Joseph Chamberlain (1836-1914) was a British statesman remembered for his close involvement in colonial politics; beginning as a Liberal with progressive ideas he ended by supporting the Boer War and splitting the Liberals and Tories.
When Britain stood alone against Hitler we had only our Commonwealth partners; Canada's support was tremendous; many brave Canadian servicemen died in the forests of Ardennes in Belgium in 1944, when the fighting against German artillery was at its most savage.
Neville Chamberlain (1869-1940) is remembered for his 'peace in our time' speech in which he assured the British people that Hitler was a man whose word could be trusted. A colossal error of judgment.

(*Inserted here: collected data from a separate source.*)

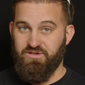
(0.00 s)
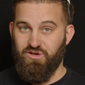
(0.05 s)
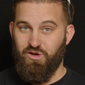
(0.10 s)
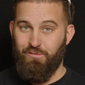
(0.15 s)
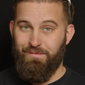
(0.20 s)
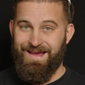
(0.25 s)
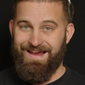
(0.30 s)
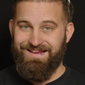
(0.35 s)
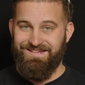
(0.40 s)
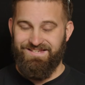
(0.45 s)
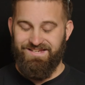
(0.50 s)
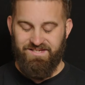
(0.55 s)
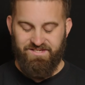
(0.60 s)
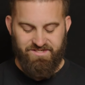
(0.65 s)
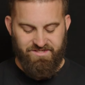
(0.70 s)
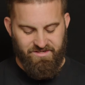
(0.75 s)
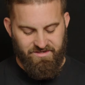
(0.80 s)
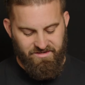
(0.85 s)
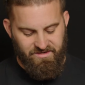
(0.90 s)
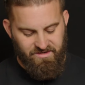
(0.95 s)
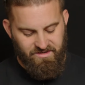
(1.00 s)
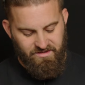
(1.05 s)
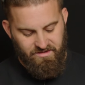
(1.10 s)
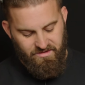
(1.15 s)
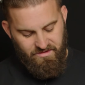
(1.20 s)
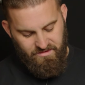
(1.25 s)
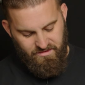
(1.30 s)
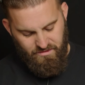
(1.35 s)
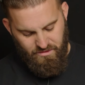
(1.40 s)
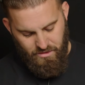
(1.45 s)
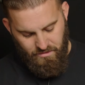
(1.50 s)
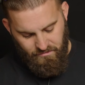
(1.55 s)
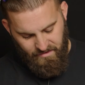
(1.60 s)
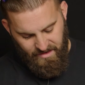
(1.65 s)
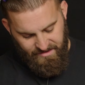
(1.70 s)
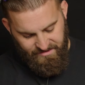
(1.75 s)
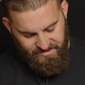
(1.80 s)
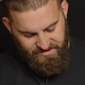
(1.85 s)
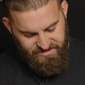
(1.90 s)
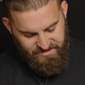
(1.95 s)
no magazine inserted, no
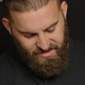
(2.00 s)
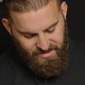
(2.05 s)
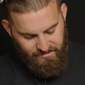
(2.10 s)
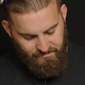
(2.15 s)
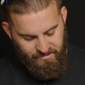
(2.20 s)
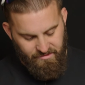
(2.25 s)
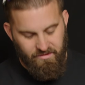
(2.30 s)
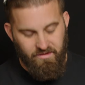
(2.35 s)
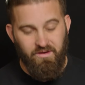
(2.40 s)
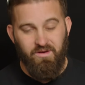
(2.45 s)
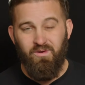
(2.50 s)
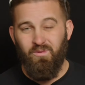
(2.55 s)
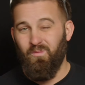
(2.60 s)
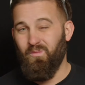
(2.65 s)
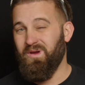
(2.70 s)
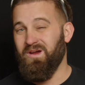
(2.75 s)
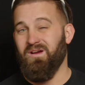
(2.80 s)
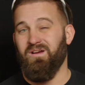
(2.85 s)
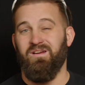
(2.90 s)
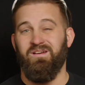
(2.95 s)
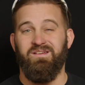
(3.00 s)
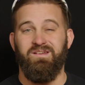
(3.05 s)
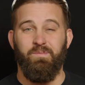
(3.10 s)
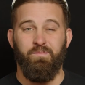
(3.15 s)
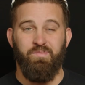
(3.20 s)
round in the chamber. We are good to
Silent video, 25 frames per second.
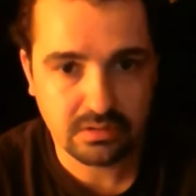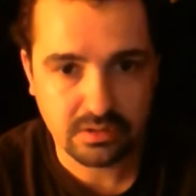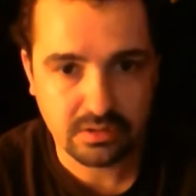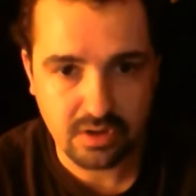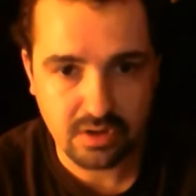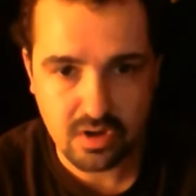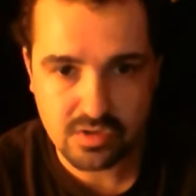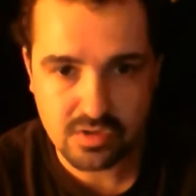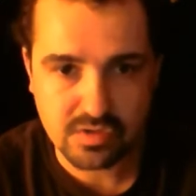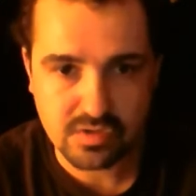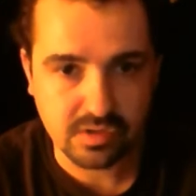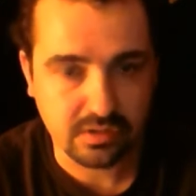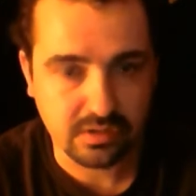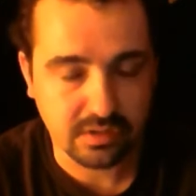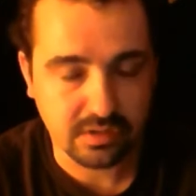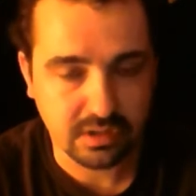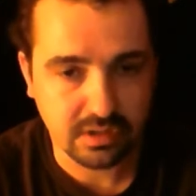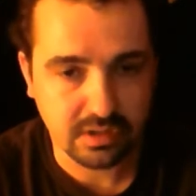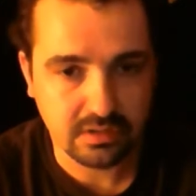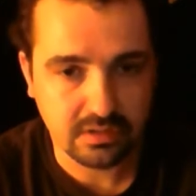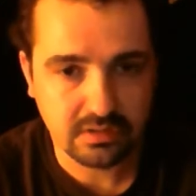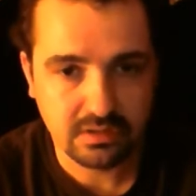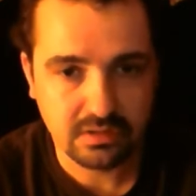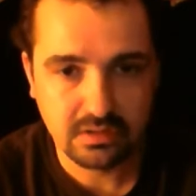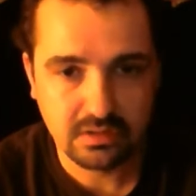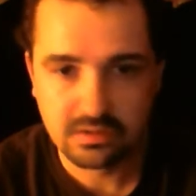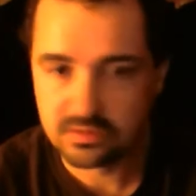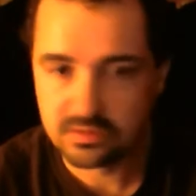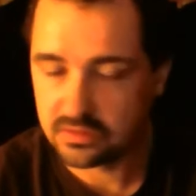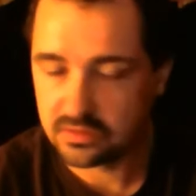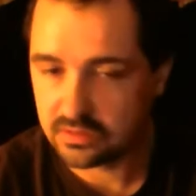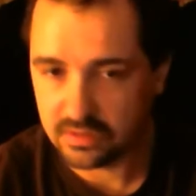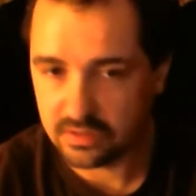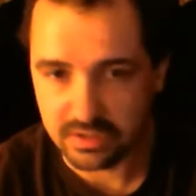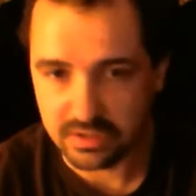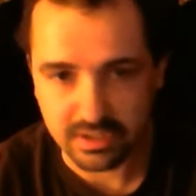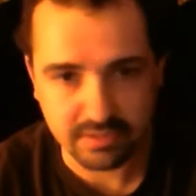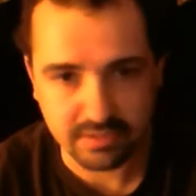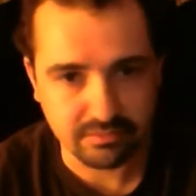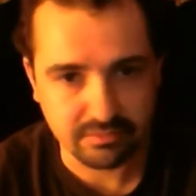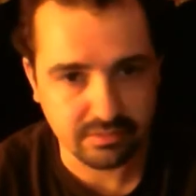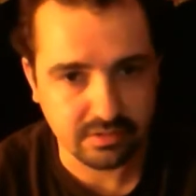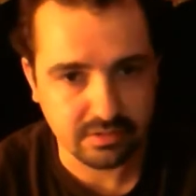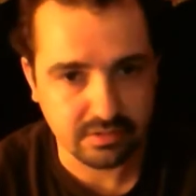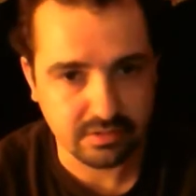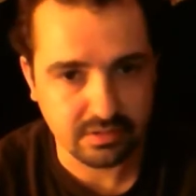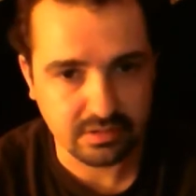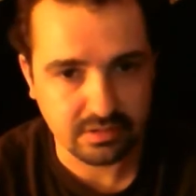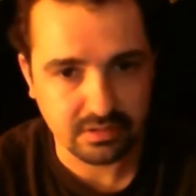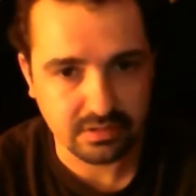OxyClean to clean
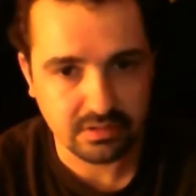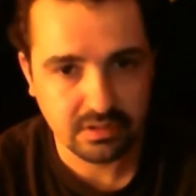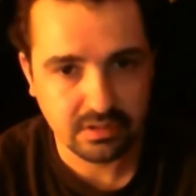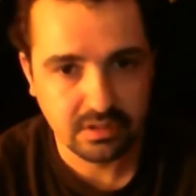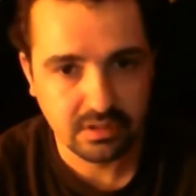everything,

He was succeeded as Prime Minister by Winston Churchill, a great war-time premier, who told the British people he had nothing to offer them but 'blood, sweat and tears' if we were going to defeat Hitler and his barbarous regime.
Neville Chamberlain's many earlier achievements, chiefly in social reform, have been forgotten; I doubt if there is a statue of him anywhere in England.

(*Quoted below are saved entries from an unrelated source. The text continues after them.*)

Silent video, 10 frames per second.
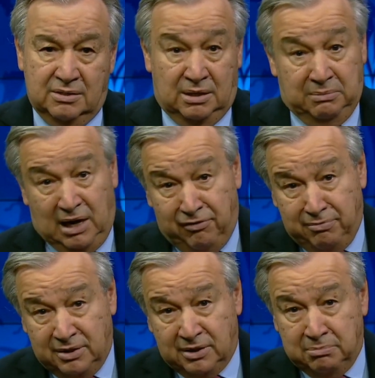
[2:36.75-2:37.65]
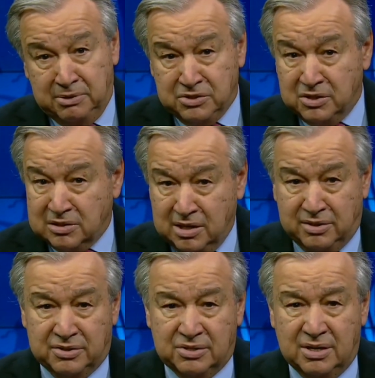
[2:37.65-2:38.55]
Some government and business
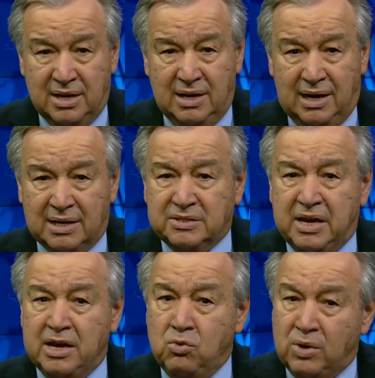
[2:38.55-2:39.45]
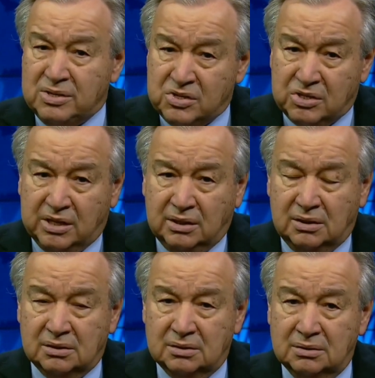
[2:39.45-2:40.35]
leaders are saying one
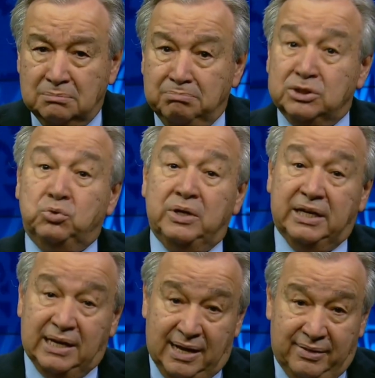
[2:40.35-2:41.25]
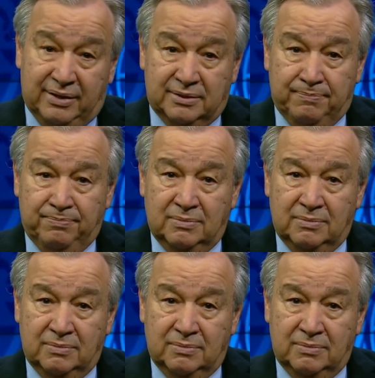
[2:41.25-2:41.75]
thing but doing another.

We should not forget that Pope Pius XII saved many Jewish people from the gas chambers, including children; but this is still a contentious issue, and there are informed writers who hold a different view of Pius XII; it has delayed the case for his sanctification.
One curious fact is that the office of the Devil's Advocate has been closed down; I have no idea why. Many lay Catholics question the wisdom of making Pope Paul VI a saint - see the vlod 'from the Catacombs' on YouTube.

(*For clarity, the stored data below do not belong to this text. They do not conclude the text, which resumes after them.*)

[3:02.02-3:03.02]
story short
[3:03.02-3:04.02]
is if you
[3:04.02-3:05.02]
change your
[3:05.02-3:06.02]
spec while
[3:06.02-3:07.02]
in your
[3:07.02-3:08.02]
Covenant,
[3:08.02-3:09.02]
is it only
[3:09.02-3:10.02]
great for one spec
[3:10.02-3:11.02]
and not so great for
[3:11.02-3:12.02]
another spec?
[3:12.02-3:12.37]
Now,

Other popes young Catholics might want to study in depth are Pope Leo XIII and Pope Benedict XV. Pope Leo had a vision after saying Mass in which he heard a voice telling him that Satan could destroy the Church within 75 to 100 years.
Leo then set a prayer of intercession to the Archangel Michael to be recited by the faithful at the close of Mass; this prayer was removed by Pope John XXIII for no apparent reason.
Many Catholics now say this great prayer when reciting the Rosary or before going into a public debate with atheists.
We must pray daily for Pope Francis, his bishops, our priests, and our Catholic politicians including Justin Trudeau.
We pray that those who have gone astray on moral issues return to the truth, and that they will support Catholic teaching on faith and morals.
We pray for healing in the Church following the widespread sexual abuse of children by priests.
We pray for the rebuilding of Christian civilization as Michael Voris does.
O Glorious Archangel Saint Michael,
Prince of the Heavenly Host,
defend us in battle,
and in the struggle which is ours
against the principalities and Powers,
against the rulers of this world of darkness,
against spirits of evil in high places.
In the name of the Father, the Son Jesus Christ and the Holy Spirit. Amen.